I spent about two hours this morning writing on my Fourth Step, examining resentments, their causes, their effects and my part. When contemplating the questions about my part ... How am I selfish? How am I dishonest? ... the answer seems to be a resounding ... in every way.
On the surface, people see me as a very giving person. I really do try to do a whole lot of people pleasing and I do enjoy doing things for others. But at my core, when it comes to my disease ... I'm as selfish as they come. I want .. I go after ... to hell with the rest. Likewise, most people who know me would say I'm a straight shooter. Boy, do I have them fooled. By telling them what I think about their situation, or even taking my own public inventory, it looks like I'm a pretty honest person. But I learned a long time ago that in order to protect myself, I needed to hide the truth and replace it with a smile and a lie. Dishonesty seems almost automatic in me at times.
The Way it Works in the AA Big Book says that honesty is the key to success in recovery. I wrote a prayer today asking God to help me have the courage and the strength to let go of dishonesty as a means for survival. It is a tool that served me once, but I don't need it anymore.
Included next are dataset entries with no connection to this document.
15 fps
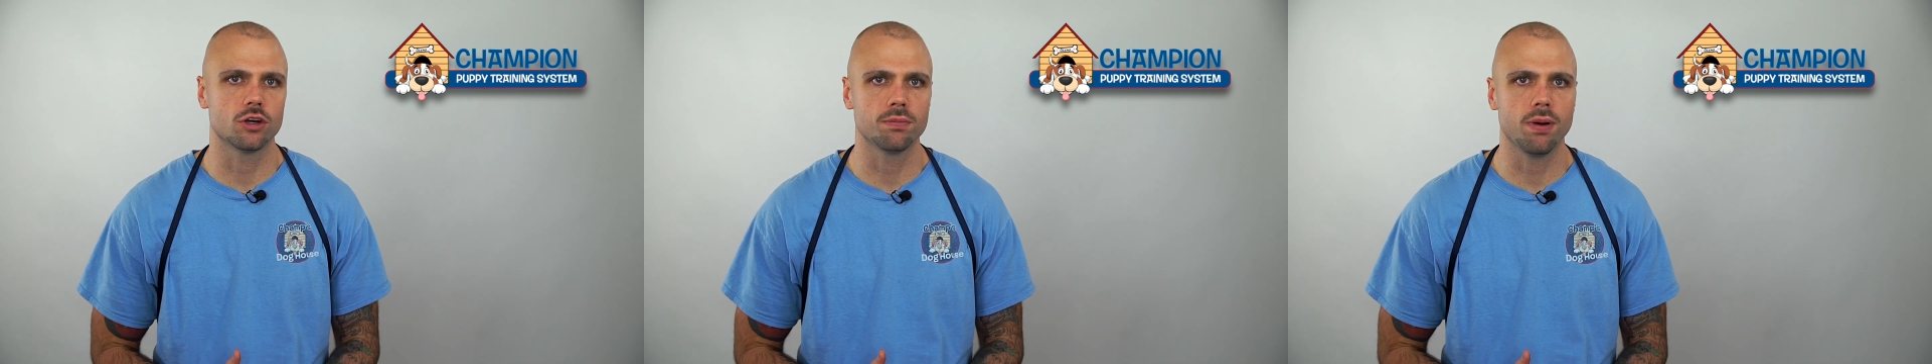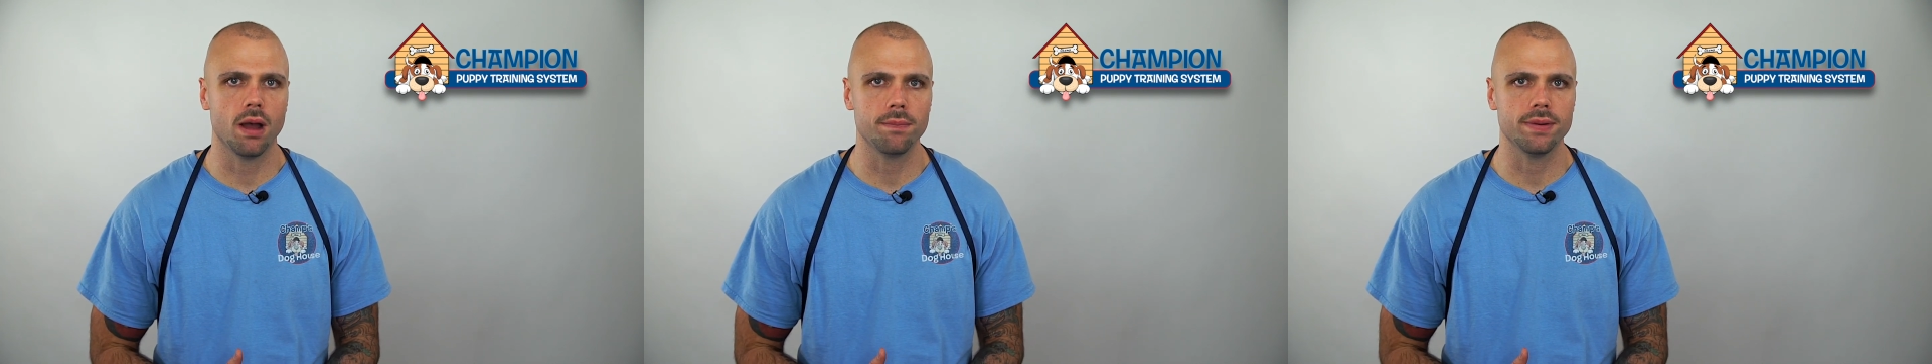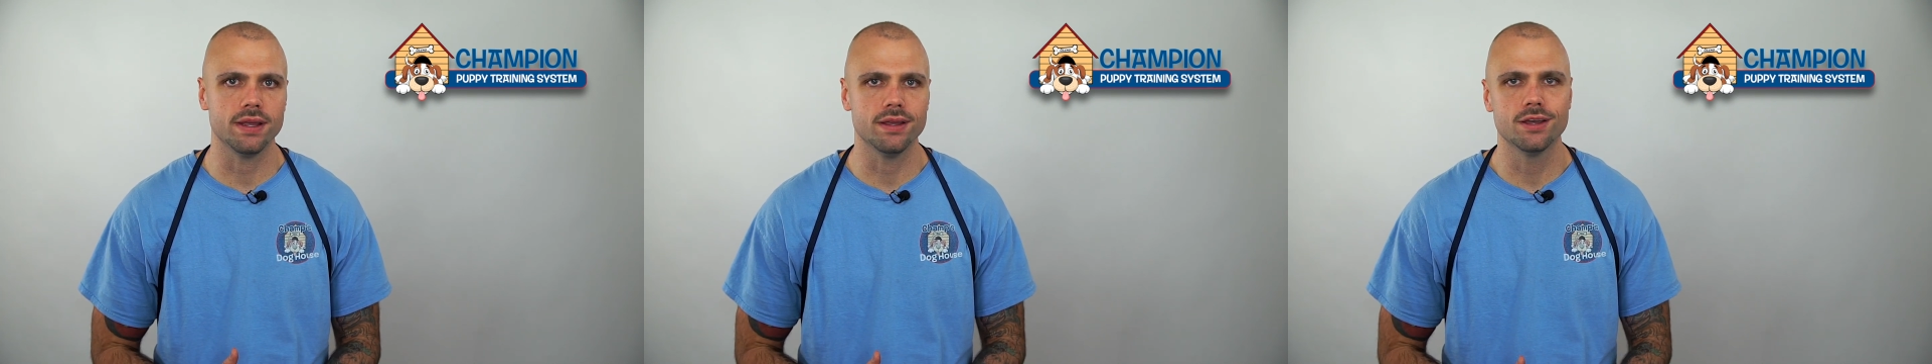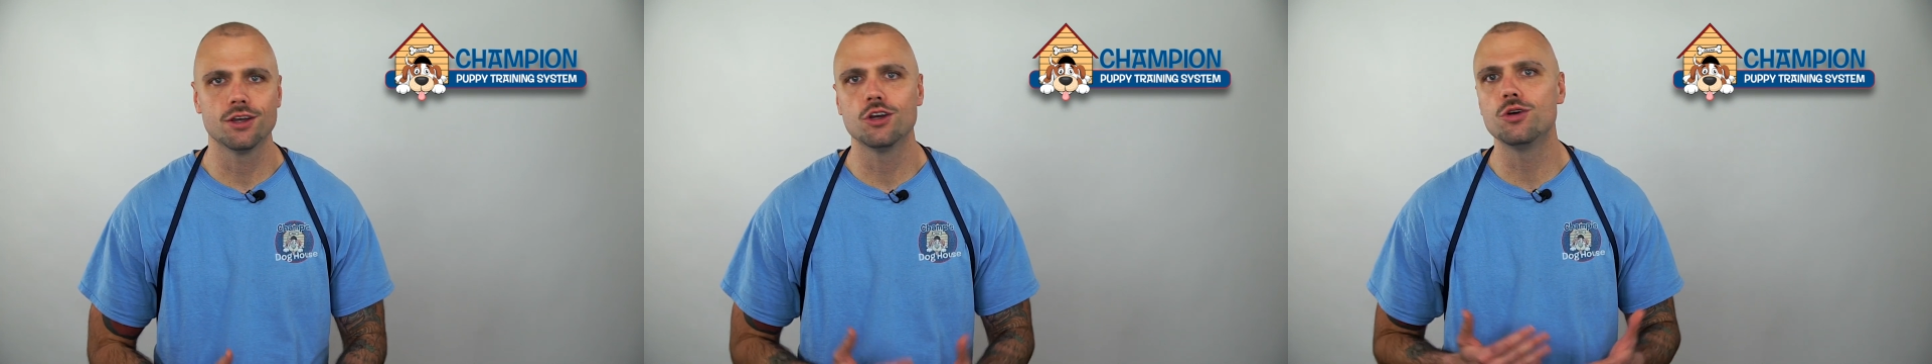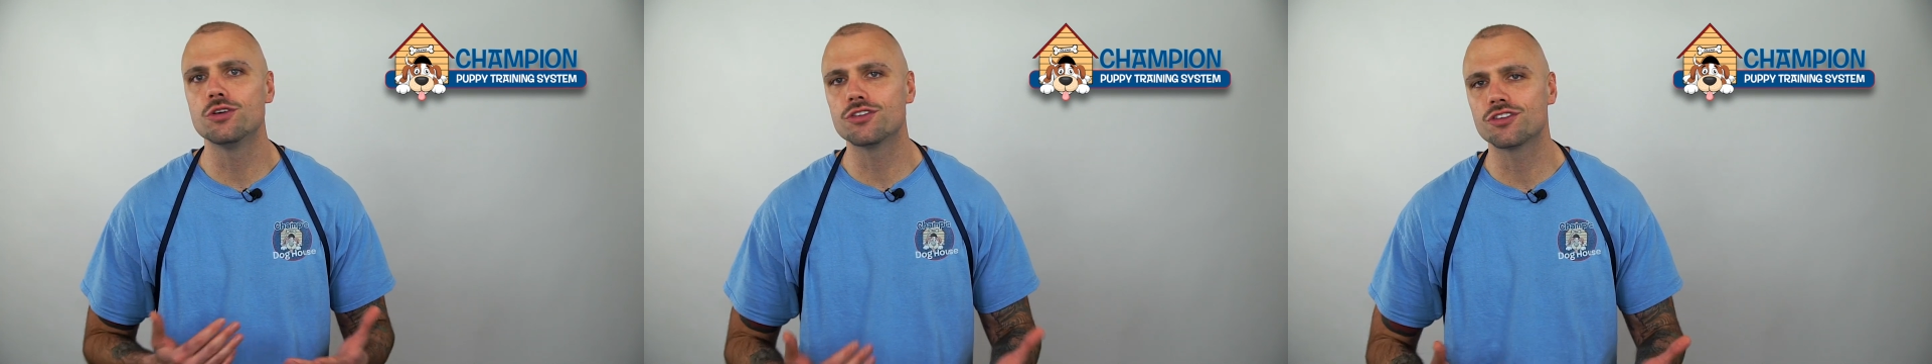your puppy
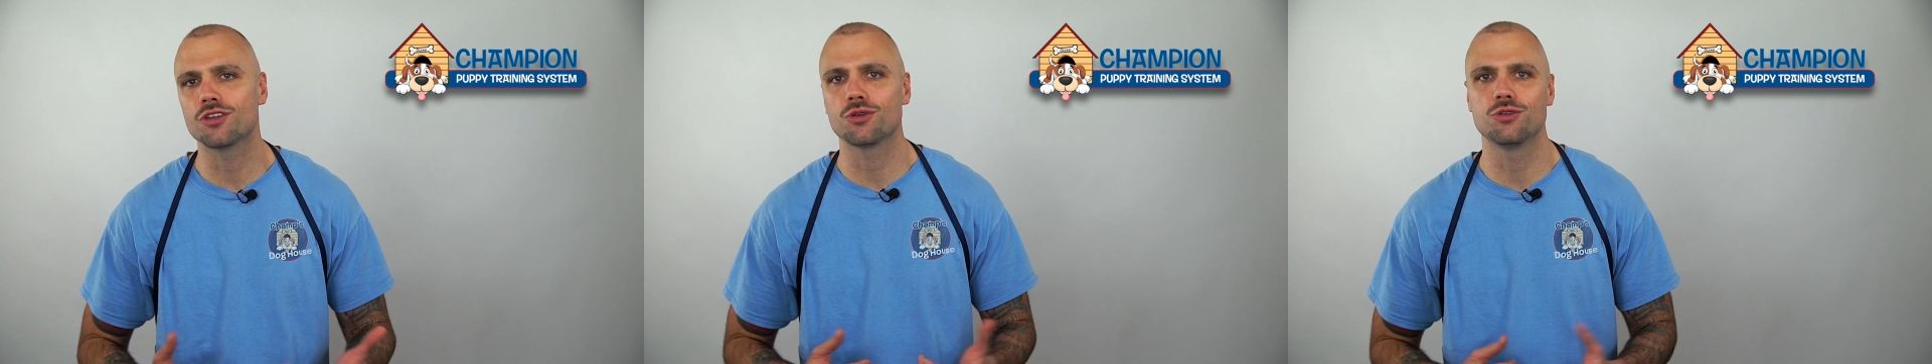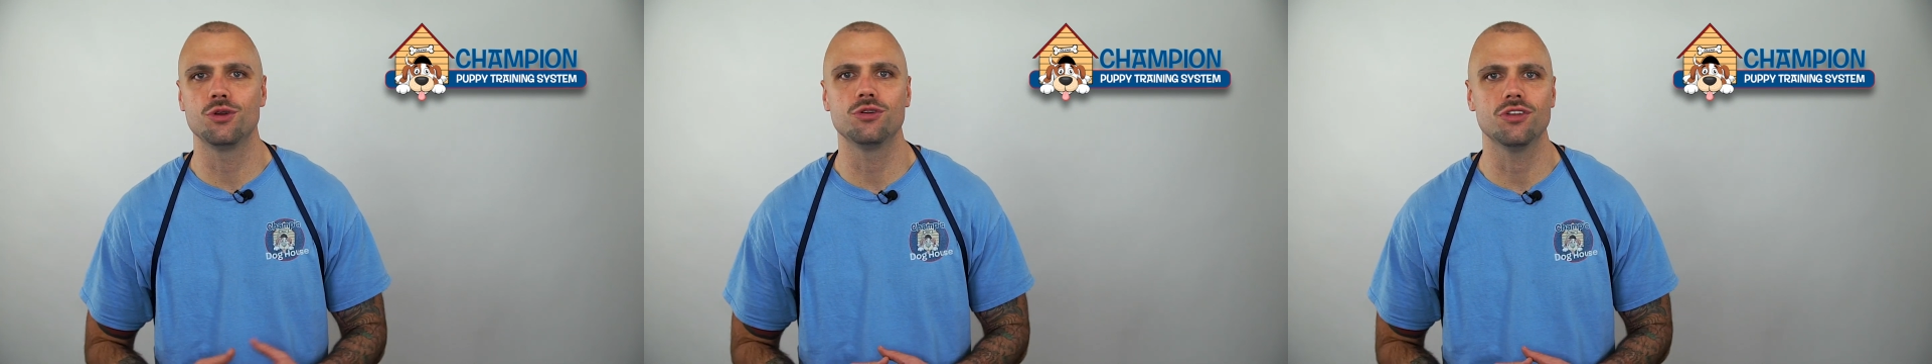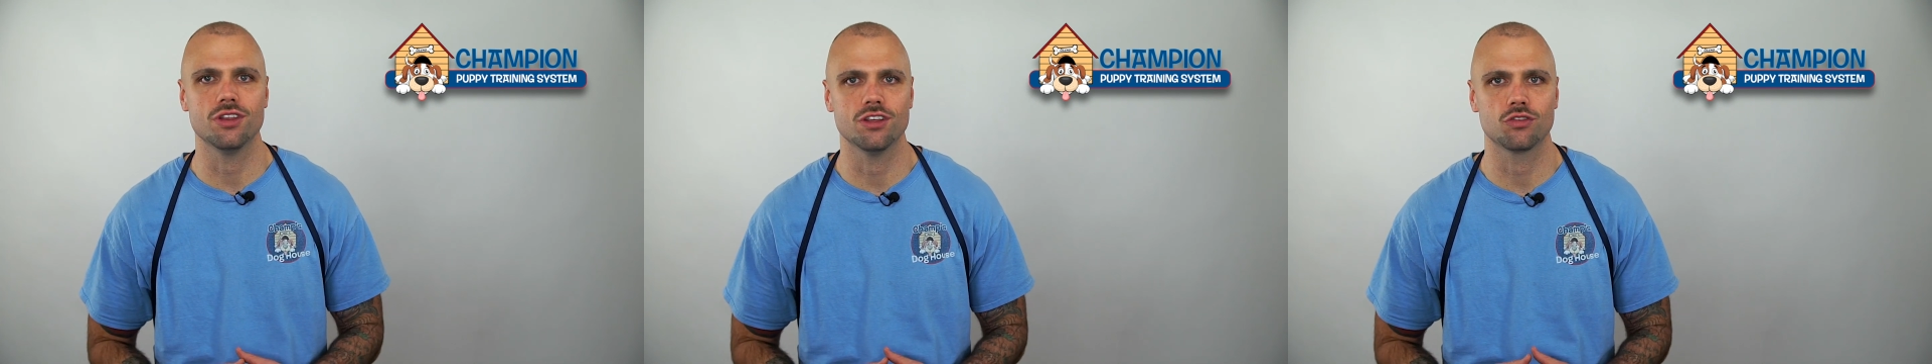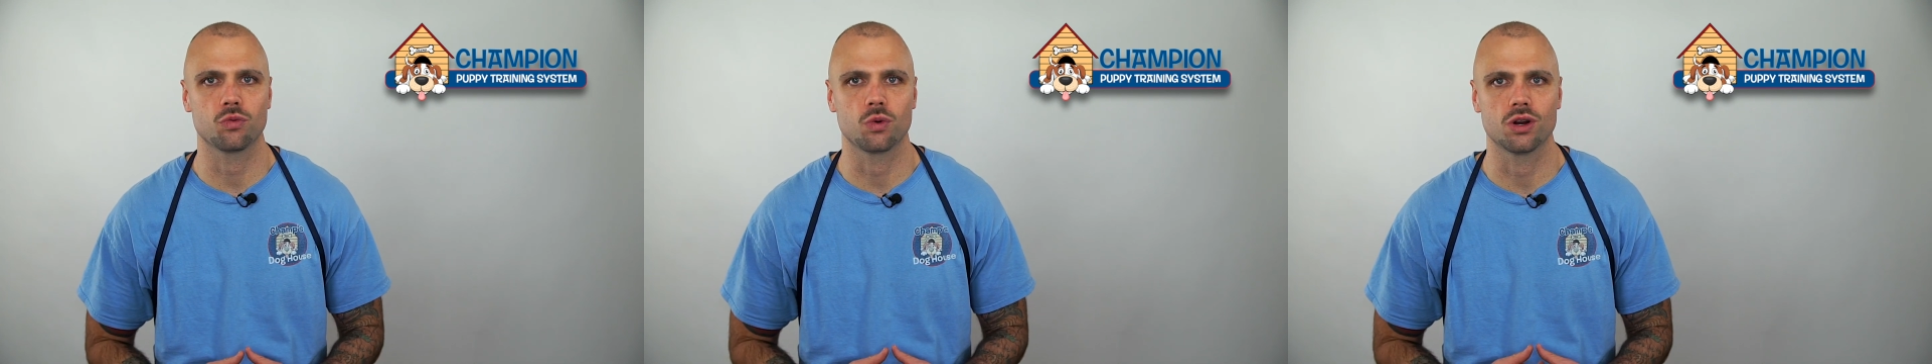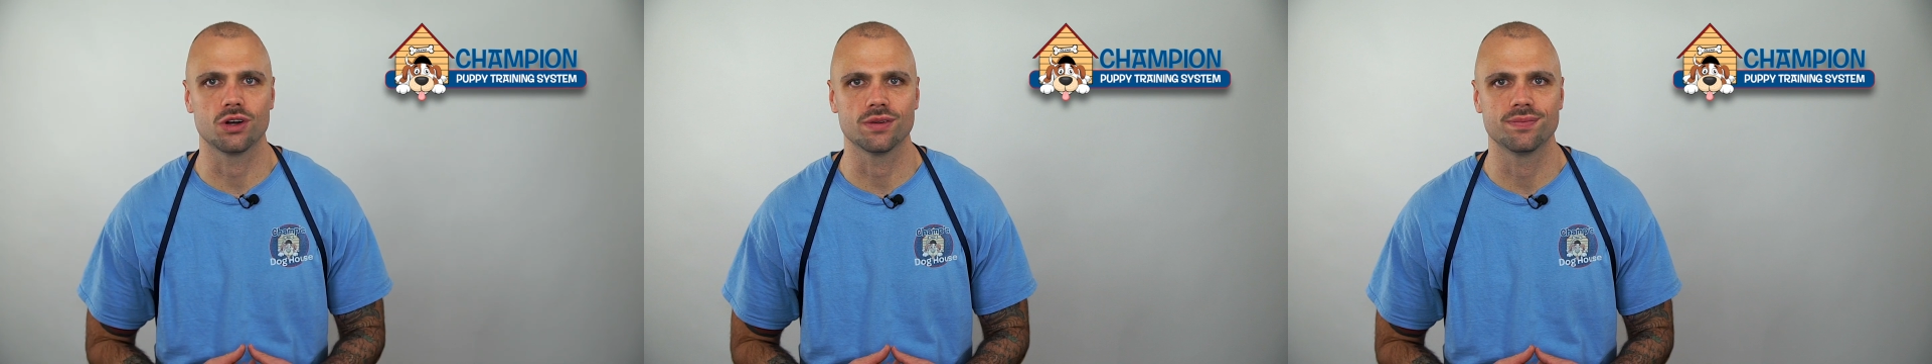who is still new to this
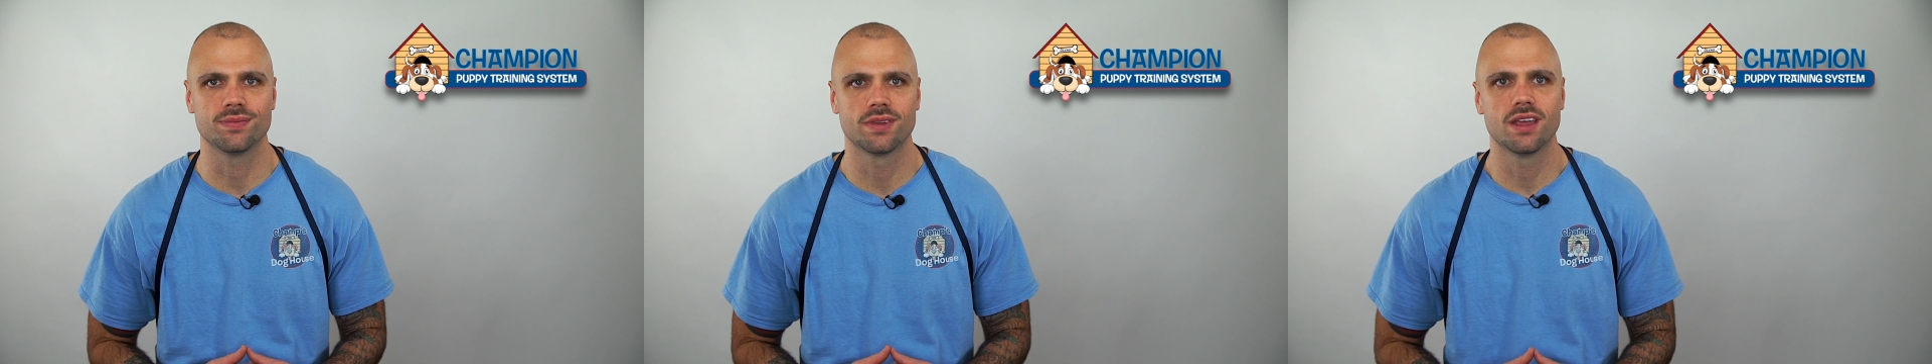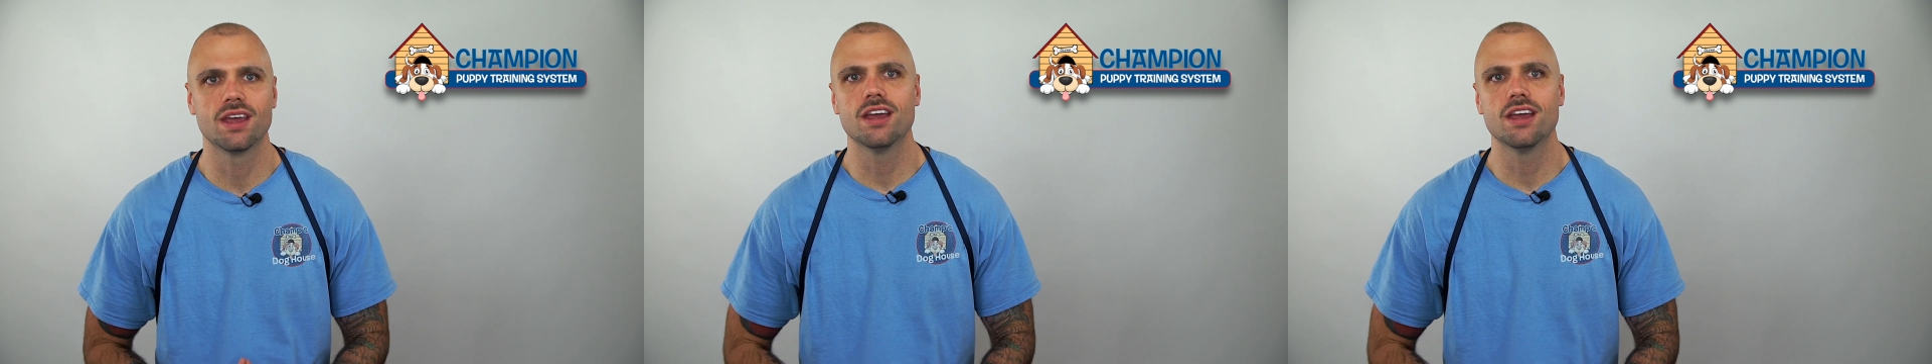world.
I know that this won't be the only time I'll have to pray for that courage and strength. Something that deep rooted doesn't go away so easily.
I was reminded of the ironies of human behavior last night while watching "American Gangster." Russell Crowe plays a straight-laced New Jersey cop who, in a world of corrupt colleagues, stands out as one of the good guys -- honest to a fault. But when his wife takes him to divorce court she points out that while he looks like the most honest guy on earth to those around him, he had repeatedly lied to her, cheated on her multiple times (seemed like he was a sex addict too - a common affliction for those on the police force) and chose work and friends over his son all the time. It was a good movie ... I recommend it.